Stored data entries
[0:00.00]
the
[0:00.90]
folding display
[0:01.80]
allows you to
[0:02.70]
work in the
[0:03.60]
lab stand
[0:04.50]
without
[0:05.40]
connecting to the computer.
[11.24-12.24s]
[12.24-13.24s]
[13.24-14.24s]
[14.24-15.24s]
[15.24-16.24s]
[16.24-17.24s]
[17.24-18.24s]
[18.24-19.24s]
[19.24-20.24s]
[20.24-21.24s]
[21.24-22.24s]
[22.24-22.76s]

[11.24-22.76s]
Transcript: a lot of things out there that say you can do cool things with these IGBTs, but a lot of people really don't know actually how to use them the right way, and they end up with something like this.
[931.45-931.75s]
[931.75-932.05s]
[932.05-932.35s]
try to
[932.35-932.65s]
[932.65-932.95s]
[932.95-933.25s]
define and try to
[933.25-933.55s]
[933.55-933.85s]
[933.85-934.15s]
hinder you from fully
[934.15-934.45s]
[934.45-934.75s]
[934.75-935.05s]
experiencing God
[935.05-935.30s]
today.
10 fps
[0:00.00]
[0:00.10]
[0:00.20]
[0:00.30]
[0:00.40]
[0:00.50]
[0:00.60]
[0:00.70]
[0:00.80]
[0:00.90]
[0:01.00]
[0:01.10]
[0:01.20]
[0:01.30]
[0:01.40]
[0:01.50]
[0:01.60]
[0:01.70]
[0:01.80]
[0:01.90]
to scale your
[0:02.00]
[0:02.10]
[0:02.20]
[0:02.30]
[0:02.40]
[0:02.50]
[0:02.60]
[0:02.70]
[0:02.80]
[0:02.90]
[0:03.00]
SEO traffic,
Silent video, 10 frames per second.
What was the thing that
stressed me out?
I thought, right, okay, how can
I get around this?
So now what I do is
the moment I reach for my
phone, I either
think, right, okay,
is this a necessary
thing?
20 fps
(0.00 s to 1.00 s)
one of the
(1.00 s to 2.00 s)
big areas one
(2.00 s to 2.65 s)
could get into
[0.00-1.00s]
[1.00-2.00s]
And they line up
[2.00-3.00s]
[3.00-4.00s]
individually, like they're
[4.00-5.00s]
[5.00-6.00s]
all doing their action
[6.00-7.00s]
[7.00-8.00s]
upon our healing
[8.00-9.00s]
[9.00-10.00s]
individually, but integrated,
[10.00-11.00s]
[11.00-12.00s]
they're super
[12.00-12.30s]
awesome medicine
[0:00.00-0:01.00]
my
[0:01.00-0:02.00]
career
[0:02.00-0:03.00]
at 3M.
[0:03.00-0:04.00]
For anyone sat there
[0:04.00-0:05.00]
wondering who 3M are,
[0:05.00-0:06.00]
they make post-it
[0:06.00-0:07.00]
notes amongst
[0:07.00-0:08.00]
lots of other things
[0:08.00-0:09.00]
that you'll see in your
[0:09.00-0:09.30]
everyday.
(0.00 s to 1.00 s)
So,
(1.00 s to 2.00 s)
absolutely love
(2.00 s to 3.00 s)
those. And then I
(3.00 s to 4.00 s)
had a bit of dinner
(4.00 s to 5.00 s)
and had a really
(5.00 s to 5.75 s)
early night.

## TRY IT
Reproduce, word for word, every line starting at the line that contains "[0:01.00-0:02.00]" and ending with the final line of the entries.

## REPLY TO THE TASK
[0:01.00-0:02.00]
career
[0:02.00-0:03.00]
at 3M.
[0:03.00-0:04.00]
For anyone sat there
[0:04.00-0:05.00]
wondering who 3M are,
[0:05.00-0:06.00]
they make post-it
[0:06.00-0:07.00]
notes amongst
[0:07.00-0:08.00]
lots of other things
[0:08.00-0:09.00]
that you'll see in your
[0:09.00-0:09.30]
everyday.
(0.00 s to 1.00 s)
So,
(1.00 s to 2.00 s)
absolutely love
(2.00 s to 3.00 s)
those. And then I
(3.00 s to 4.00 s)
had a bit of dinner
(4.00 s to 5.00 s)
and had a really
(5.00 s to 5.75 s)
early night.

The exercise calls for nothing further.